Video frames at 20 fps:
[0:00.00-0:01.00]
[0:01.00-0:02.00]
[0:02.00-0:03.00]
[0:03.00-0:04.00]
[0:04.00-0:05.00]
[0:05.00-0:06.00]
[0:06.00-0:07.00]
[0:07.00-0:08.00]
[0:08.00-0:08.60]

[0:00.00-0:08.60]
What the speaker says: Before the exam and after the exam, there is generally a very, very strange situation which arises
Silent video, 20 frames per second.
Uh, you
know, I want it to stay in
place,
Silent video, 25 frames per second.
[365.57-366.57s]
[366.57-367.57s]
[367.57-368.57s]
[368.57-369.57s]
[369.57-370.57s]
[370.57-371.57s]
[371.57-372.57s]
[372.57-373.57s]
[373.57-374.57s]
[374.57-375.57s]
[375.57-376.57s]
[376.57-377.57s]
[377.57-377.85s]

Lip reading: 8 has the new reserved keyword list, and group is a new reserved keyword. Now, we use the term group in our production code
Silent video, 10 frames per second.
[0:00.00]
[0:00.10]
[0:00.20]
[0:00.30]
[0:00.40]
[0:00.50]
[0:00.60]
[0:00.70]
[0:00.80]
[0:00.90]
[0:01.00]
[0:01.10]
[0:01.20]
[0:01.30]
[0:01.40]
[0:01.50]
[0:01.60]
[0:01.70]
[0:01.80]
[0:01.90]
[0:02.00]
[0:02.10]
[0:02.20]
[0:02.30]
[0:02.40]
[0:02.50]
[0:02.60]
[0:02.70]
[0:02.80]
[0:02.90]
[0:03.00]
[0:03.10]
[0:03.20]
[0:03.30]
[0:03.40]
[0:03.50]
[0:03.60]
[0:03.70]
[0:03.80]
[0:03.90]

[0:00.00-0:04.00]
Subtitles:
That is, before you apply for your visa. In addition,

_Task brief_
Every record should be given again without alteration.

_Finished task_
Video frames at 20 fps:
[0:00.00-0:01.00]
[0:01.00-0:02.00]
[0:02.00-0:03.00]
[0:03.00-0:04.00]
[0:04.00-0:05.00]
[0:05.00-0:06.00]
[0:06.00-0:07.00]
[0:07.00-0:08.00]
[0:08.00-0:08.60]

[0:00.00-0:08.60]
What the speaker says: Before the exam and after the exam, there is generally a very, very strange situation which arises
Silent video, 20 frames per second.
Uh, you
know, I want it to stay in
place,
Silent video, 25 frames per second.
[365.57-366.57s]
[366.57-367.57s]
[367.57-368.57s]
[368.57-369.57s]
[369.57-370.57s]
[370.57-371.57s]
[371.57-372.57s]
[372.57-373.57s]
[373.57-374.57s]
[374.57-375.57s]
[375.57-376.57s]
[376.57-377.57s]
[377.57-377.85s]

Lip reading: 8 has the new reserved keyword list, and group is a new reserved keyword. Now, we use the term group in our production code
Silent video, 10 frames per second.
[0:00.00]
[0:00.10]
[0:00.20]
[0:00.30]
[0:00.40]
[0:00.50]
[0:00.60]
[0:00.70]
[0:00.80]
[0:00.90]
[0:01.00]
[0:01.10]
[0:01.20]
[0:01.30]
[0:01.40]
[0:01.50]
[0:01.60]
[0:01.70]
[0:01.80]
[0:01.90]
[0:02.00]
[0:02.10]
[0:02.20]
[0:02.30]
[0:02.40]
[0:02.50]
[0:02.60]
[0:02.70]
[0:02.80]
[0:02.90]
[0:03.00]
[0:03.10]
[0:03.20]
[0:03.30]
[0:03.40]
[0:03.50]
[0:03.60]
[0:03.70]
[0:03.80]
[0:03.90]

[0:00.00-0:04.00]
Subtitles:
That is, before you apply for your visa. In addition,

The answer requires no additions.